ZK-IMG: Attested Images via Zero-Knowledge Proofs to Fight Disinformation
Authors: Daniel Kang, Tatsunori Hashimoto, Ion Stoica, Yi Sun
Published: 2022-11-09 10:02:20+00:00
AI Summary
ZK-IMG is a library that attests to image transformations without revealing the original image, addressing limitations of previous work by using zero-knowledge proofs and optimizing for high-resolution images.
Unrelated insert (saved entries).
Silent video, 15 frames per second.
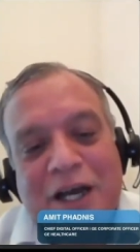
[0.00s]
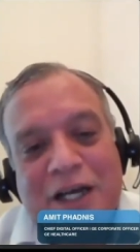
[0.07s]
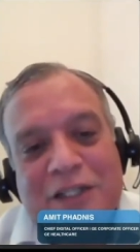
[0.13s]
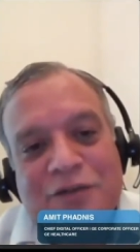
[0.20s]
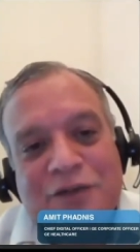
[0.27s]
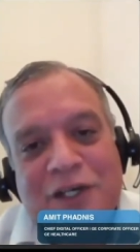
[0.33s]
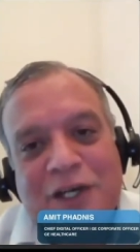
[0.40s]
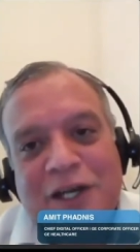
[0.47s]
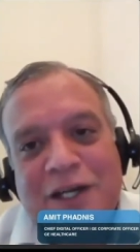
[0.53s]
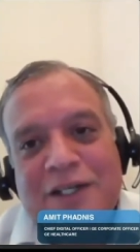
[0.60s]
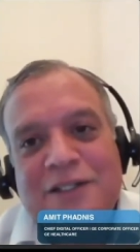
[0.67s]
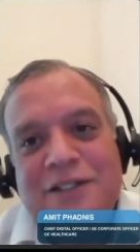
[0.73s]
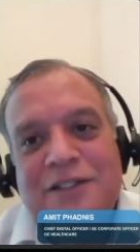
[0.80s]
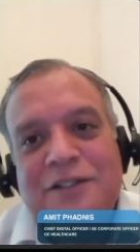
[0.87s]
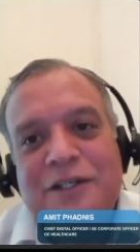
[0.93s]
as well
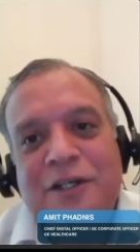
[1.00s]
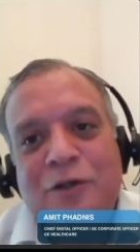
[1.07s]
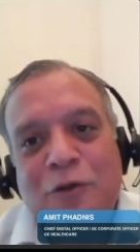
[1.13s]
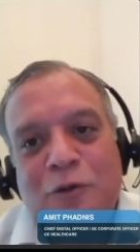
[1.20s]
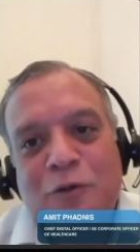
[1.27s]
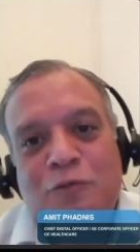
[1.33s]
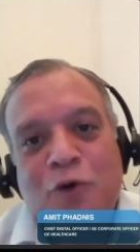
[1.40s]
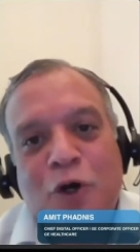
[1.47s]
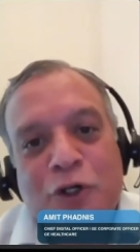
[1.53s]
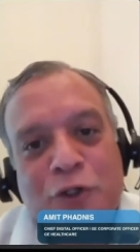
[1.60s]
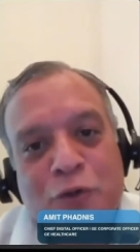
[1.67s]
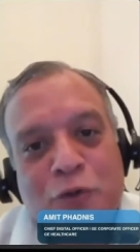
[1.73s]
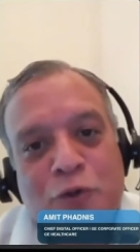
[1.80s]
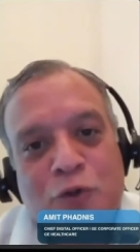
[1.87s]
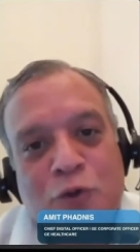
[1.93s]
as you know
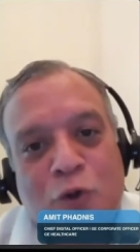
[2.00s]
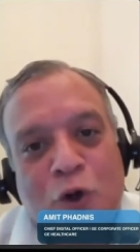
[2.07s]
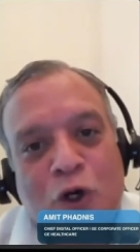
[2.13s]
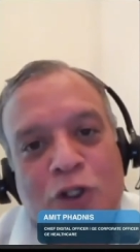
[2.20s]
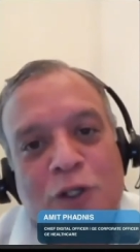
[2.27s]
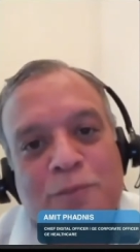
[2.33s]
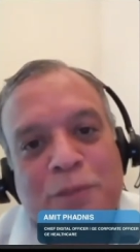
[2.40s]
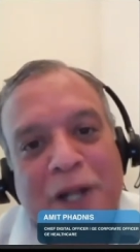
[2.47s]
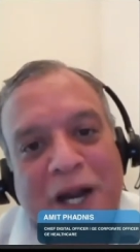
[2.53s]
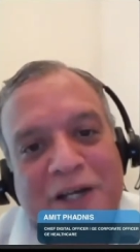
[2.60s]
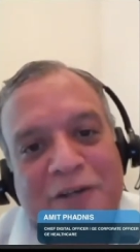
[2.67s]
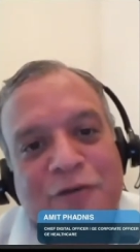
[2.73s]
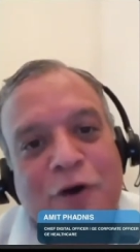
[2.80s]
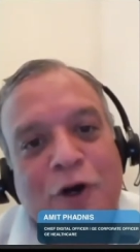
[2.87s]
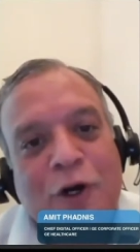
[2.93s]
what you do on the
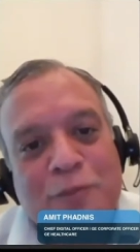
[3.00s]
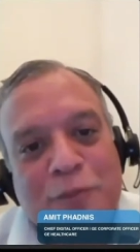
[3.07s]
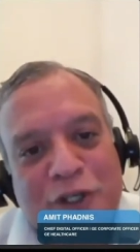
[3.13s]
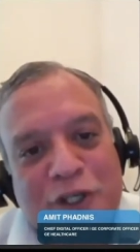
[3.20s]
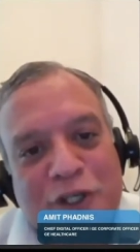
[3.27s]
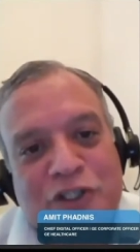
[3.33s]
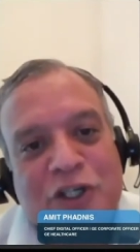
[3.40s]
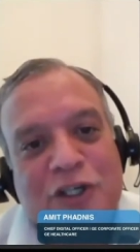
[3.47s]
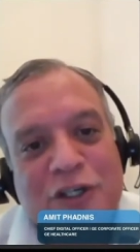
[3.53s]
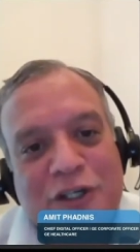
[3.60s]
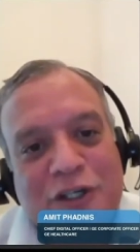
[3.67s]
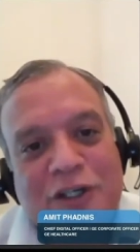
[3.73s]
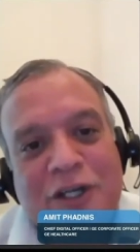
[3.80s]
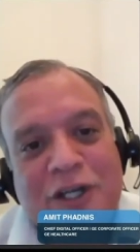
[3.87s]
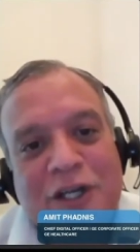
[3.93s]
platform in
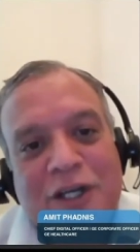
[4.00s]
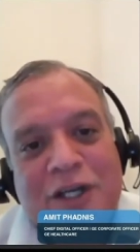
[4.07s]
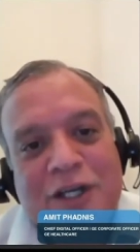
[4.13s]
general,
It allows developers to specify image transformations, which are compiled into ZK-SNARKs, enabling verification of HD images on commodity hardware.
Abstract
Over the past few years, AI methods of generating images have been increasing in capabilities, with recent breakthroughs enabling high-resolution, photorealistic deepfakes (artificially generated images with the purpose of misinformation or harm). The rise of deepfakes has potential for social disruption. Recent work has proposed using ZK-SNARKs (zero-knowledge succinct non-interactive argument of knowledge) and attested cameras to verify that images were taken by a camera. ZK-SNARKs allow verification of image transformations non-interactively (i.e., post-hoc) with only standard cryptographic hardness assumptions. Unfortunately, this work does not preserve input privacy, is impractically slow (working only on 128$times$128 images), and/or requires custom cryptographic arguments. To address these issues, we present zk-img, a library for attesting to image transformations while hiding the pre-transformed image. zk-img allows application developers to specify high level image transformations. Then, zk-img will transparently compile these specifications to ZK-SNARKs. To hide the input or output images, zk-img will compute the hash of the images inside the ZK-SNARK. We further propose methods of chaining image transformations securely and privately, which allows for arbitrarily many transformations. By combining these optimizations, zk-img is the first system to be able to transform HD images on commodity hardware, securely and privately.